Problem details » All lines from the one that has "(291.87 s to 292.87 s)" onward to the end of the records below are to be returned exactly; pictures are to be skipped.

The data »
......
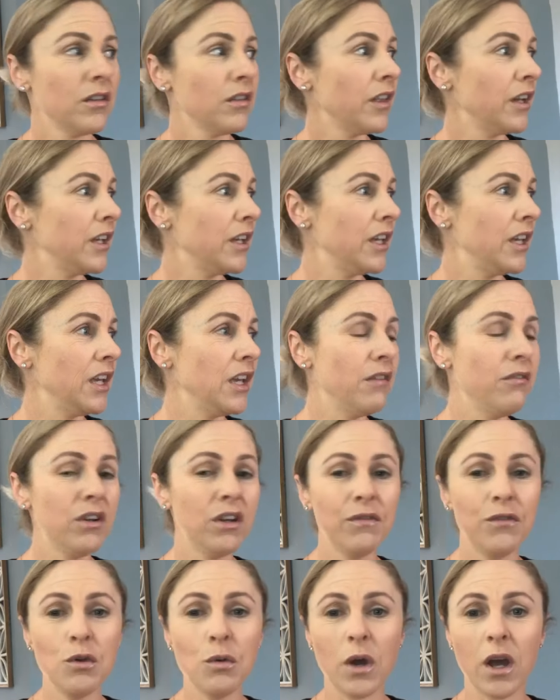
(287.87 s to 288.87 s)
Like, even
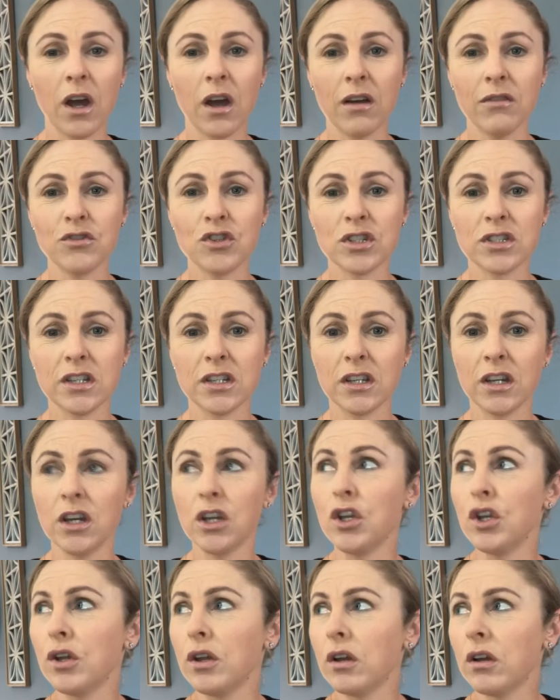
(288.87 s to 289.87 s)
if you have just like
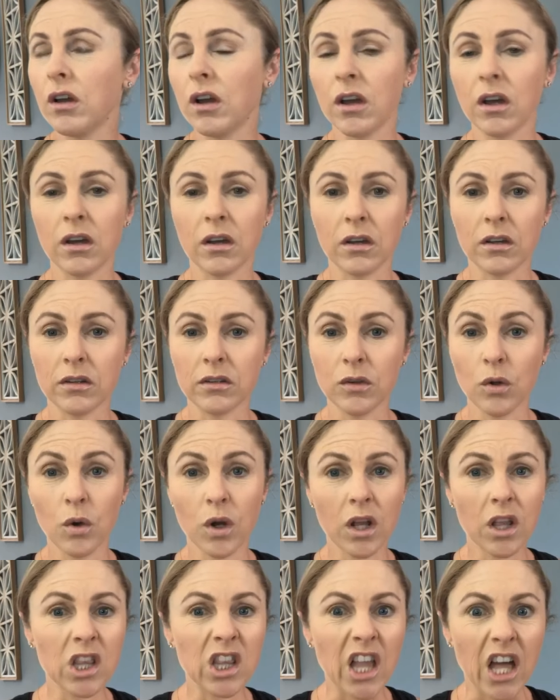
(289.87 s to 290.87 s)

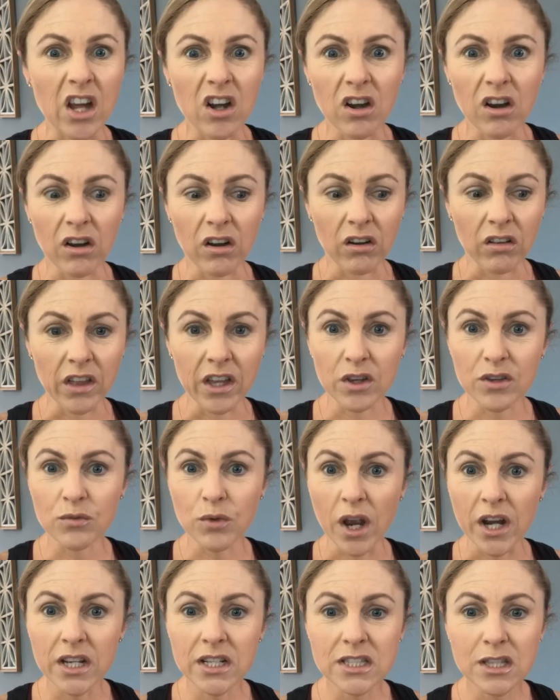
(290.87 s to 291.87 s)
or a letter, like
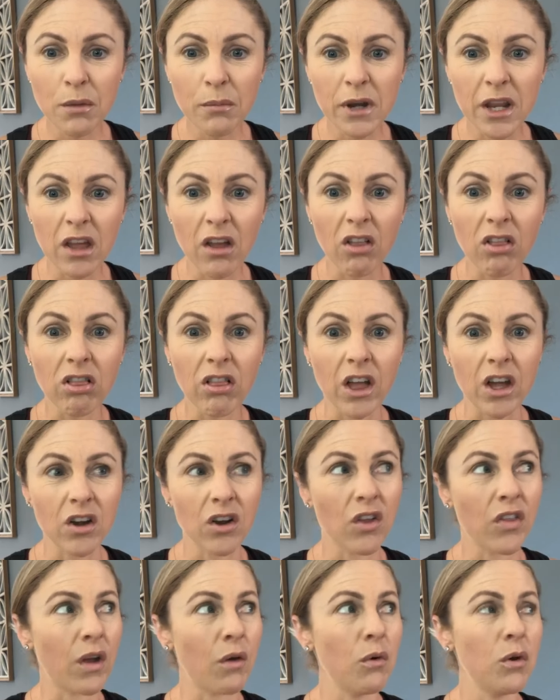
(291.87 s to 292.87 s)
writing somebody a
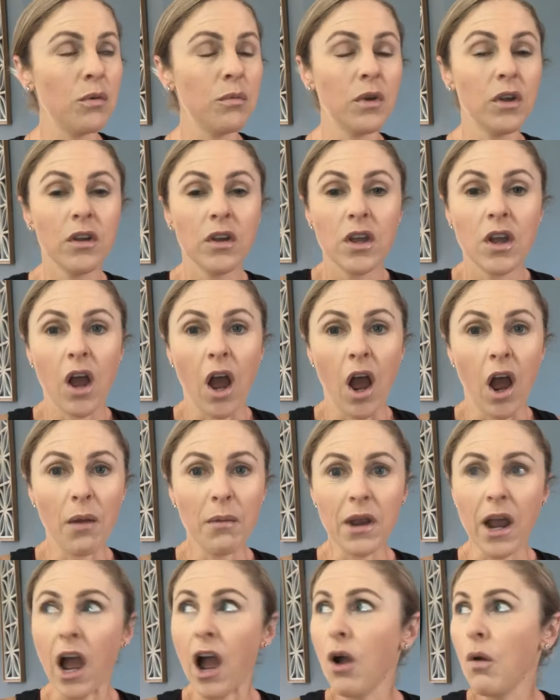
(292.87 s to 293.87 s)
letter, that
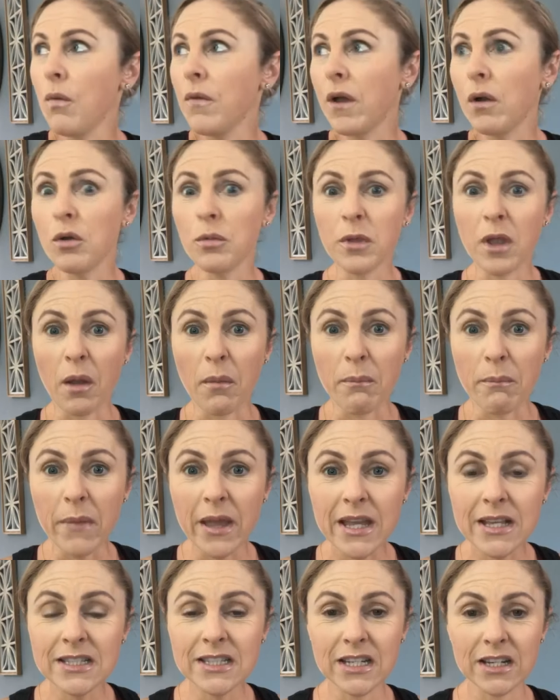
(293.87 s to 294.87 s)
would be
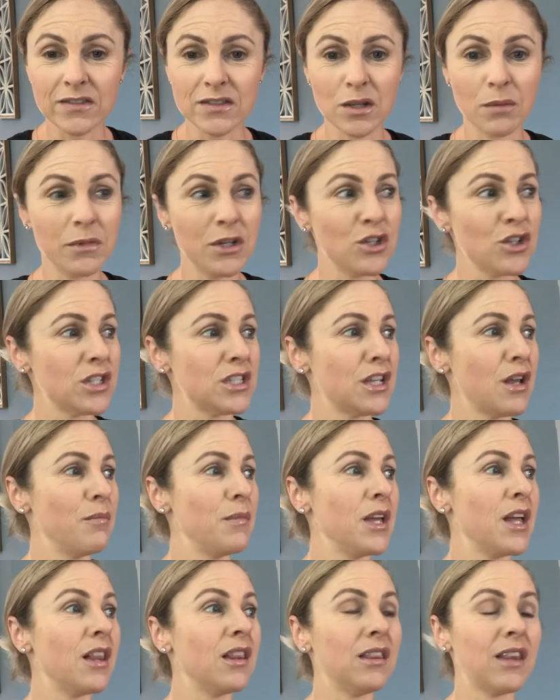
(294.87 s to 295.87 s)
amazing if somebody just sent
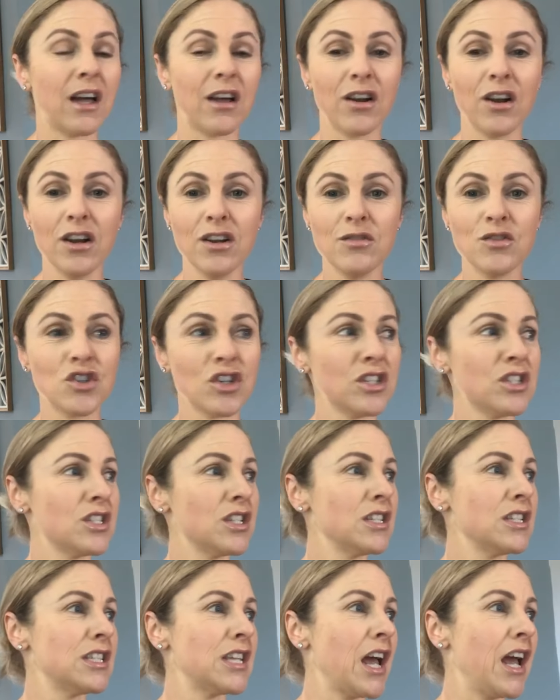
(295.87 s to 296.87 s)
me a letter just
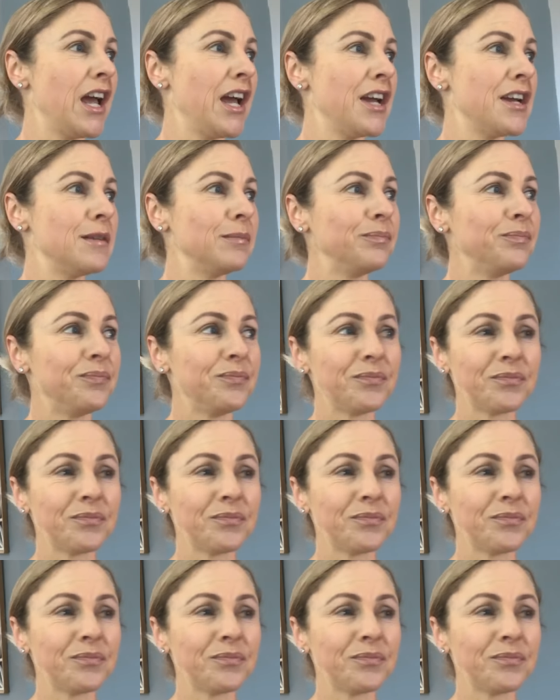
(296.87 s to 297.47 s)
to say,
......
Task response »
(291.87 s to 292.87 s)
writing somebody a
(292.87 s to 293.87 s)
letter, that
(293.87 s to 294.87 s)
would be
(294.87 s to 295.87 s)
amazing if somebody just sent
(295.87 s to 296.87 s)
me a letter just
(296.87 s to 297.47 s)
to say,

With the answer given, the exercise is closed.